Apakah akan seluas dan sekatastrofik LUSI, saya pikir tidak. Data gas, air, 
lumpur yang keluar dari LUSI menunjukkan sumber yang sangat dalam, lebih dari 
7000 meter, dan aktif bergerak mengikuti suatu patahan, bahkan sekarang 
kelihatannya terhubung dengan sistem geotermal Gunung Arjuno. Semakin dalam 
semakin besar tekanan. Semakin jauh perbedaan tekanannya dengan tekanan di 
permukaan maka semakin lama semburan akan terjadi, sebab semburan akan berhenti 
dengan sendirinya saat tekanan bawah permukaan dan permukaan seimbang.
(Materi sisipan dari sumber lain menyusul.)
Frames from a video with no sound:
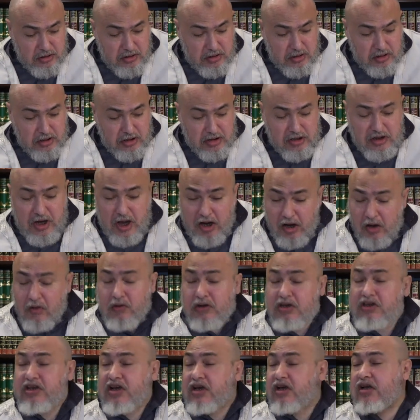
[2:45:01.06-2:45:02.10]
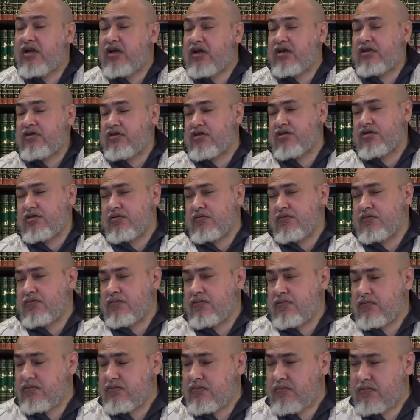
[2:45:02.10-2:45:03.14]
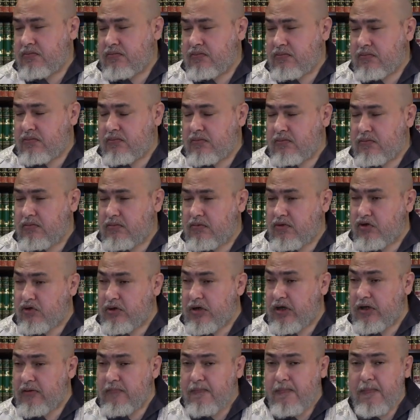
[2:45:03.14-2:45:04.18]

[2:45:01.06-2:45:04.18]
In our day and age, okay,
Semburan 
di wilayah Gresik bukan tipe yang sama dengan asal semburan LUSI. 

Gunung2 lumpur lama dari zaman Kahuripan sampai Majapahit,  LUSI dan Metatu ini 
menyaksikan bahwa Dalaman Kendeng termasuk Delta Brantas di atasnya merupakan 
cekungan elisional yang aktif, juga semburan lumpur Bledug Kuwu di aelatan 
Purwodadi yang telah ada di situ paling tidak ketika Kerajaan Kalingga ada di 
utara Jawa Tengah tersebut pada abad ke-8.